Firpo got down the left, but we could have done with him sending the cross in a fraction earlier. By the time it arrived Joseph had run a little too far forward and had to step back, so he wasn’t well set to take the shot. He did make contact but could only direct the ball onto the post and it came out again.

With time running out Farke decided it was time to go for broke once again, with Prioe coming on for Kamara as an attacking substitution. At about the same time Hull captain Lewis Coyle was forced off with an injury. It’s a bit of a shock to see him as a grizzled experienced player when it seems only yesterday he was a fresh-faced young full back who was unlucky not to make the breakthrough at Leeds.

Hull began to run out of steam in his absence, though a draw seemed the most likely outcome until we finally were awarded a penalty in the 88th minute. We’d had two shouts earlier in the game, but TV replays would show that the Hull defender had played the ball both times. This time the referee did point to the spot after Summerville raced past Slater, and the defender made contact after the ball had gone.

It looked like Piroe was going to take the penaly, but Summerville also wanted it, and for a moment it looked like a row might develop when we didn’t need one. But Ampadu stepped in as captain to sort it out, in the way that Stuijk had failed to do in an identical situation when he had the armband in an earlier fixture.

The upshot of all that was that Summerville was nominated to take the penalty, and when you go and seize the ball like that, you have to score. But if Cree was feeling any pressure he certainly didn’t show it, as he waited for Allsop to dive and then confidently sent the ball right down the middle.

We still had seven minutes of injury time to hold out for the win, and Allsop came up for a last minute Hull corner. I was cursing Rutter for losing possession as he tried to dribble out, but the ball was cleared a second time and came to Piroe, who played it forward to James rather than smashing it downfield.

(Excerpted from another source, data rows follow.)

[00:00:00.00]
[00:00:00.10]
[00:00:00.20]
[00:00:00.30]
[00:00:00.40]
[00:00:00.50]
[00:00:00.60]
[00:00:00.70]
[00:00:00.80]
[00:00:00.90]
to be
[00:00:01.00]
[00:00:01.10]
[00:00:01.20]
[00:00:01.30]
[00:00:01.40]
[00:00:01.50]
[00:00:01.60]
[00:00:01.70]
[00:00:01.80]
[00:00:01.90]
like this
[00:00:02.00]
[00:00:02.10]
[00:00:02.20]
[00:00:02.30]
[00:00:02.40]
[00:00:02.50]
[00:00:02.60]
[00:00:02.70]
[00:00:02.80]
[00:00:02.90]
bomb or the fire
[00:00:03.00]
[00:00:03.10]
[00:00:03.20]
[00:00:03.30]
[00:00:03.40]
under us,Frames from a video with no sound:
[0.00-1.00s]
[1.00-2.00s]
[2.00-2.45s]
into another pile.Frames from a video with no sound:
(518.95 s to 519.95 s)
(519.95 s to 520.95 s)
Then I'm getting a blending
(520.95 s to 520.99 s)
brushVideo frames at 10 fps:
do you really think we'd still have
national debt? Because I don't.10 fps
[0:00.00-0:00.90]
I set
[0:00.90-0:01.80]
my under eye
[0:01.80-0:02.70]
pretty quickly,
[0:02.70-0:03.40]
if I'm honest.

James had the pace to get past the last defender, and took the shot on from just inside their half, with the keeper well short of getting back into his goal. If James got his shot on target it was always going to be a goal, and after one bounce it rolled into the corner of the net. There was no coming back from that, and we’d managed to seal a vital win which had been in serious doubt for long periods of this game.

All of which leaves us in second place but with Leicester having a game in hand just behind. The best you could say about the day’s results is that Southampton have probably been knocked out of contention now, so it’s just three clubs going for the two automatic places. And with the luxury of five days break before our next game, we can hope for a rejuvenated performance on Saturday, so we don’t have to go through this anxiety-fest yet again.